Many films were shot, like Amitabh Bachchan’s Laawaris. Eminent personalities and leaders like Bill Clinton, Fidel Castro, Che Guevara have visited and stayed in the hotel. It also had famous staff who worked there, celebrity chef Sanjeev Kapoor, Usha Uthup sang in the restaurant in her early career days and award-winning novelist Arundhati Roy was a gym instructor.
The hotel was known for its mango trees which provided for pickles, the Vishnu statue which stands in the lobby from day one to separate table reservations for each room. The room decor was inspired by cultures like South Indian, Kashmiri and others, where the rooms reflect the decor and the styling from the states.
Impact on Urban Fabric
Built in the posh residential zone, the hotel marks its identity among the diplomatic enclave filled Chanakyapuri. While the area was mostly dense vegetation during construction, Hotel Ashoka altered the urban sprawl as competitors like Leela, ITC Maurya and Samrat settled near it with more five-star hotels. Many embassies were built in the region between the span of the 1950s-70s.

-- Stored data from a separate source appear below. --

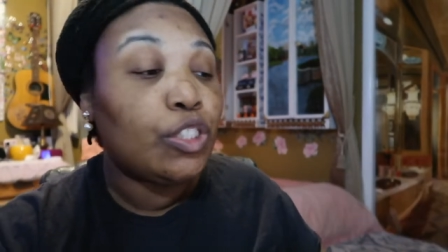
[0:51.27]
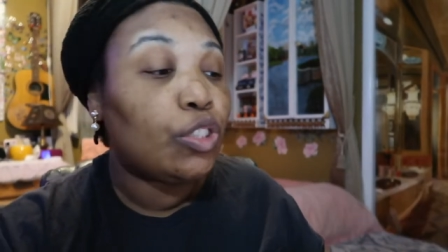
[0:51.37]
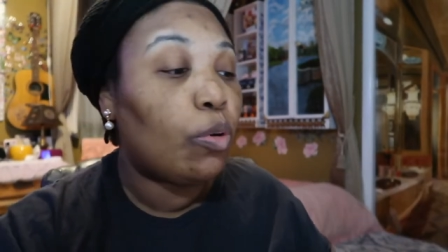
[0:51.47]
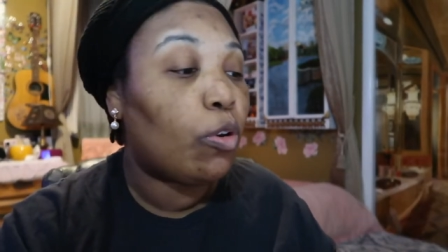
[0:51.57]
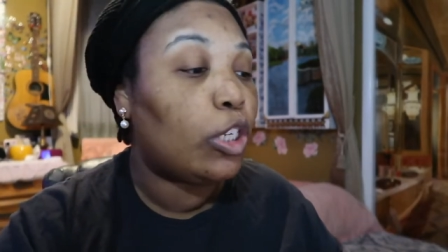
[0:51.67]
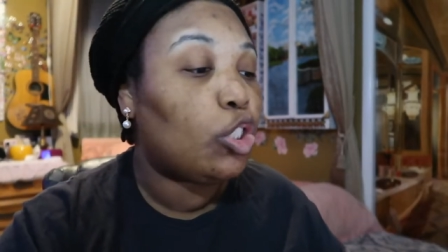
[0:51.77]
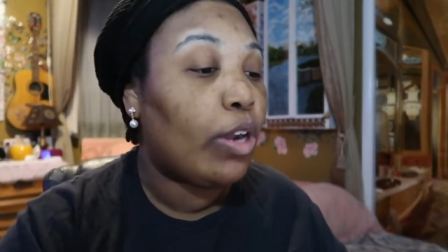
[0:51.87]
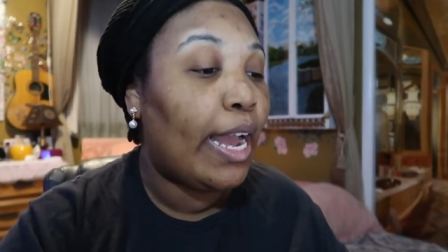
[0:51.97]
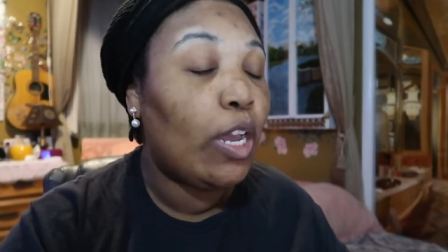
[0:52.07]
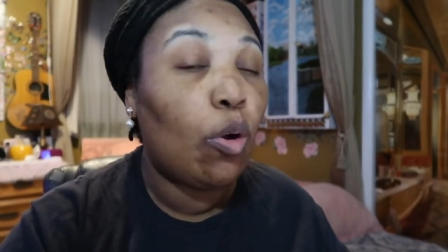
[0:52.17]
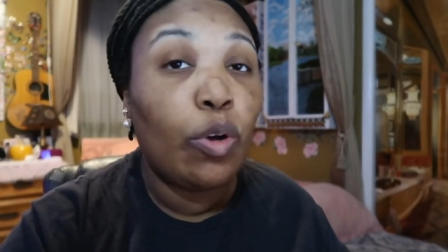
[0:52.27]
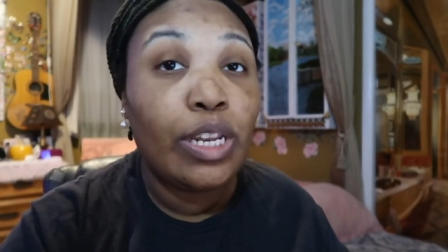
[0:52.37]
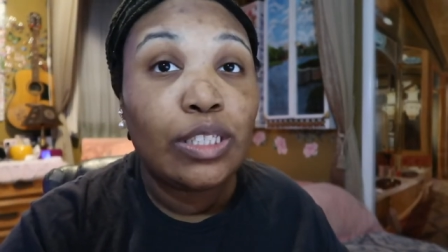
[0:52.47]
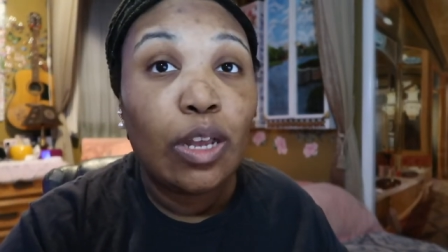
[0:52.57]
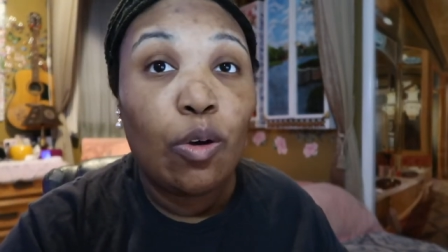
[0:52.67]
So we're going to try it
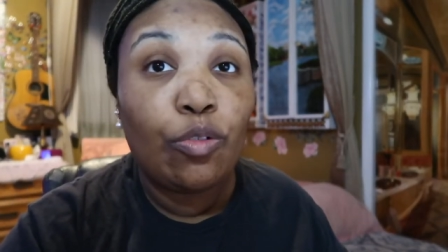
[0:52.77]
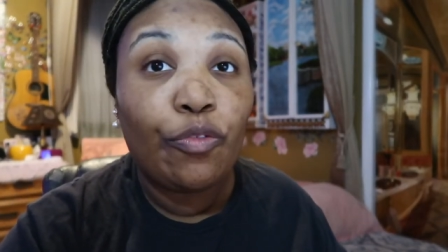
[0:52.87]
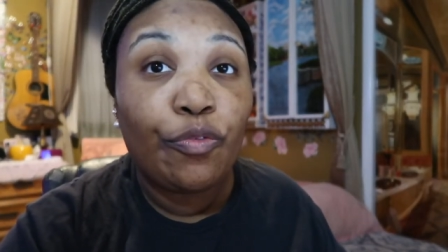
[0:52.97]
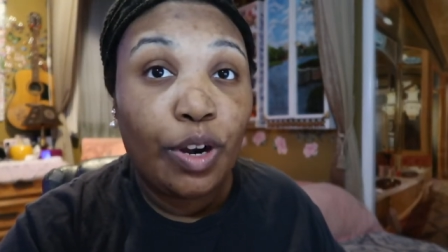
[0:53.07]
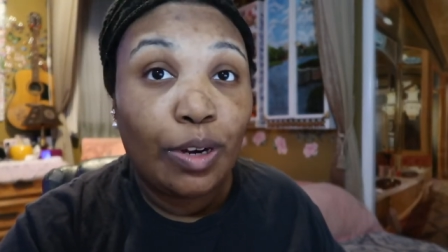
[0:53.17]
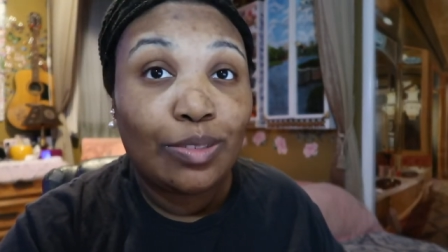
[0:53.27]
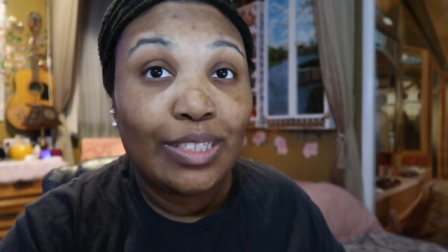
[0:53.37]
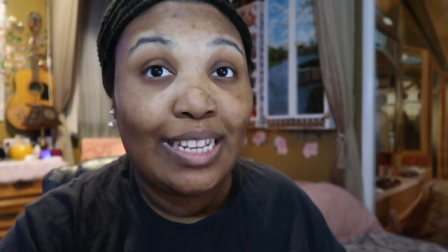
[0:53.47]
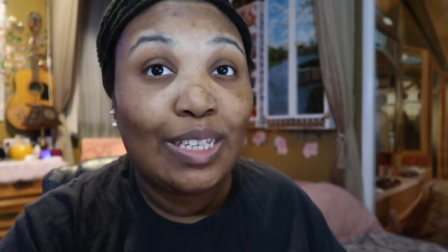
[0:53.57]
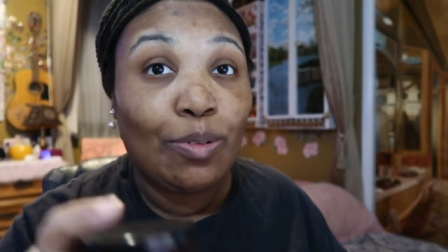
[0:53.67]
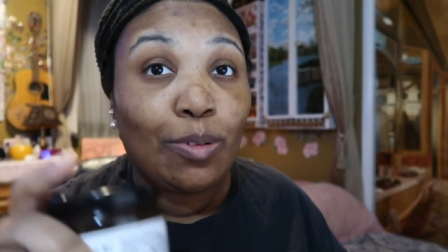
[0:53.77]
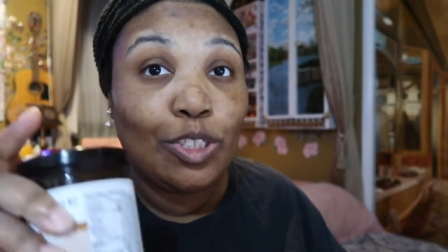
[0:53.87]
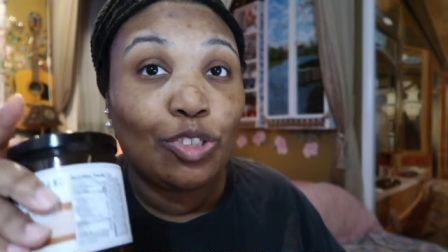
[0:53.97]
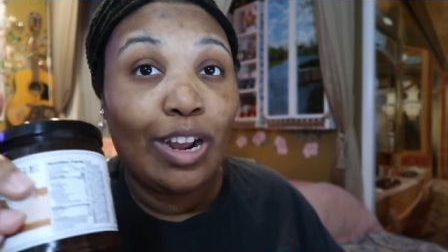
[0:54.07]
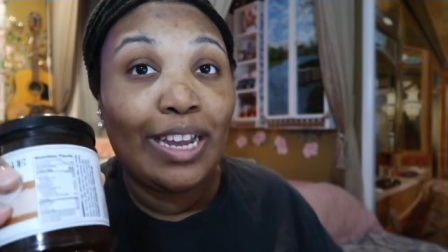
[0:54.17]
on its own first, and then we're
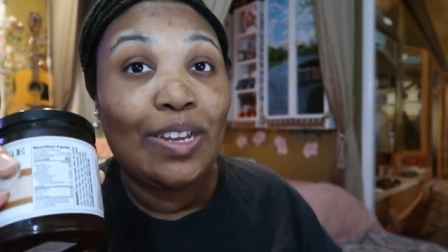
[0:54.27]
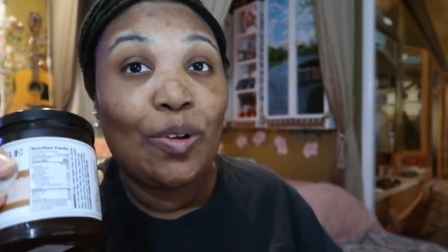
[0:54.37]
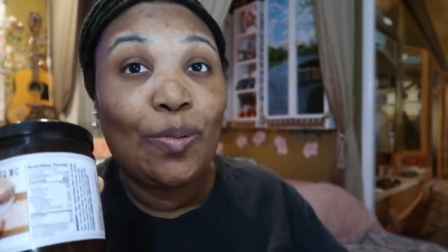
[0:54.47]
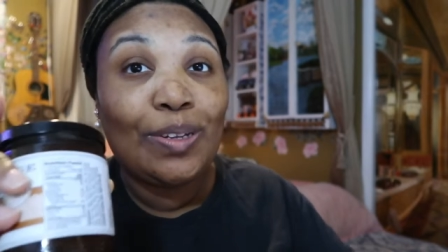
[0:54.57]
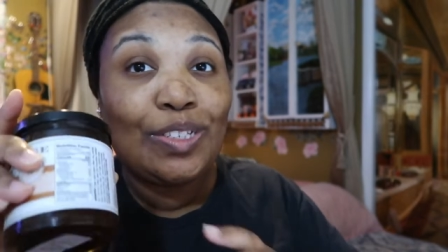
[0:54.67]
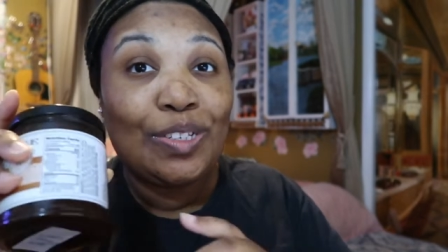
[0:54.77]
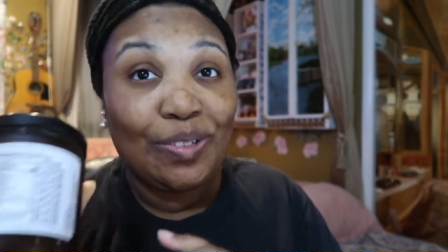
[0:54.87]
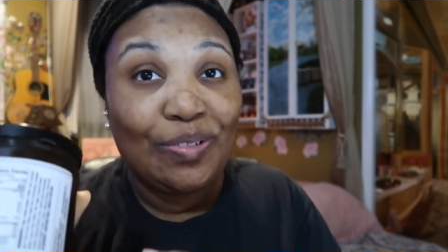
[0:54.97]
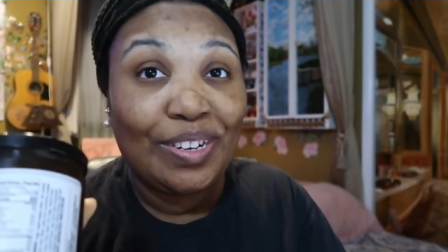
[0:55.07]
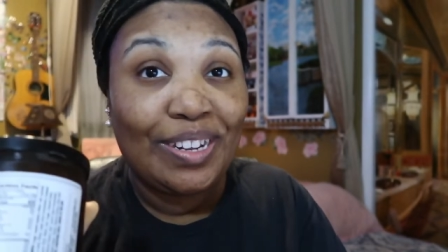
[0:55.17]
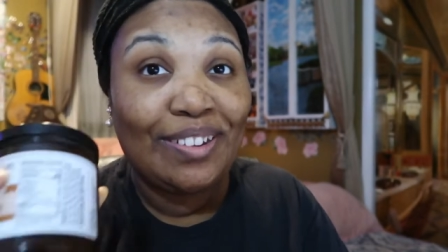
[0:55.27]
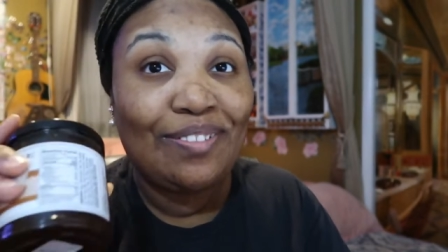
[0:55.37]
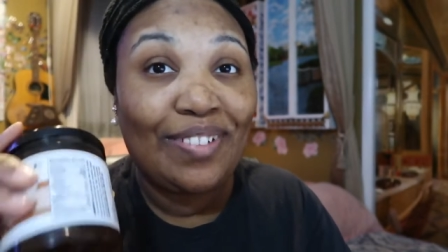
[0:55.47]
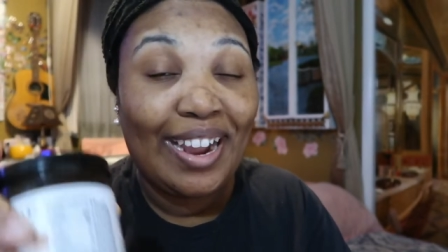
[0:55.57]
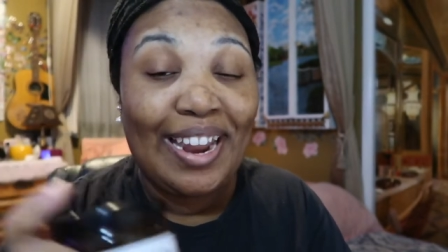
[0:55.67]
going to try it on
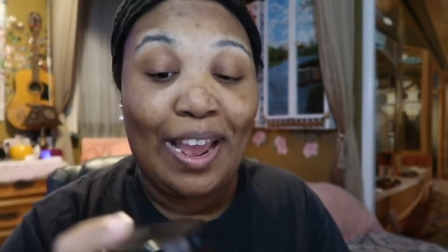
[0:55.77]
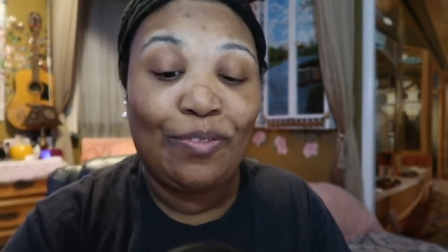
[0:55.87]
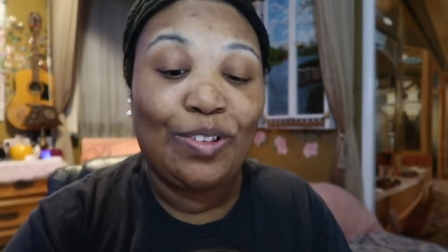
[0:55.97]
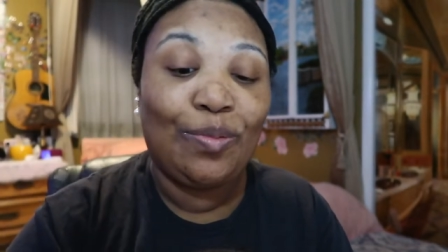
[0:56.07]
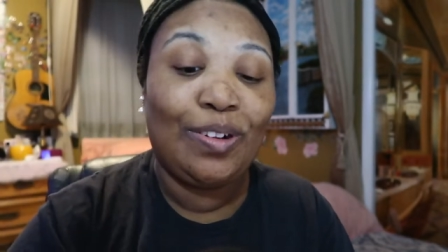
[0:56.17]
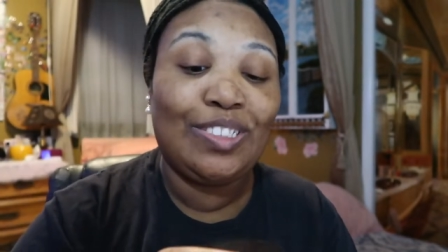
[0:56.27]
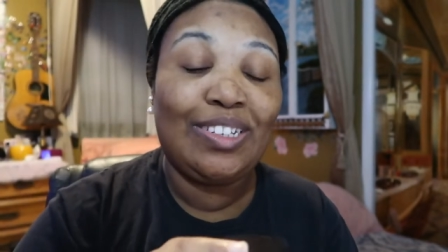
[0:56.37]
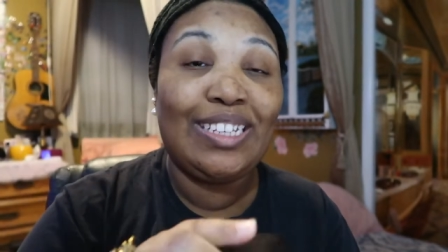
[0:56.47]
gouda right afterwards.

Government officials and business tycoons resided in that area as Hotel Ashoka would accommodate their guests and organize official meetings while they stayed in the neighbourhood. Lush green spaces and open areas were added, which improved the living standards of the affluent families. The user demographic of the area ensured the best-in-class civic amenities and infrastructure. The development of Chanakyapuri was boosted by the hotel.
Current Status of Hotel Ashoka
Hotel Ashoka was later named Hotel Ashok in the 90s, though called Ashoka colloquially. The rise of Taj and other star hotels dwindled the business of the Ashoka, added to the youngsters who demanded a contemporary hotel over the older ones whose loyal fans have aged beyond the building. ITDC was coping with gradual profit declines.
At the turn of the millennium, Hotel Ashoka struggled with losses. The government in 2002 planned on disinvestment of the property for making the business profitable. In 2016, Niti Aayog decided to lease/ rent all government hotel properties. More woes arrived as the employees were ill-paid, their stay quarters became dilapidated.
Hotel Ashoka sustained, thanks to its pillarless convention hall that hosted large parties. Through those events came bookings which kept the business running. Though multiple ITDC properties have been sold away, Hotel Ashoka and its neighbour Hotel Samrat remain under the government’s eyes. Even during political turmoil, the management maintained the hotel in high standards, including attaining a LEED gold certification for existing buildings and upgrading hotel facilities to the latest client needs.
Discussions have been held by the cabinet to convert the land into a commercial complex and to build apartments. Though the loss-making Hotel Ashoka has churned out good profits in recent years, the future of this historically valuable hotel depends on us, the government and its management.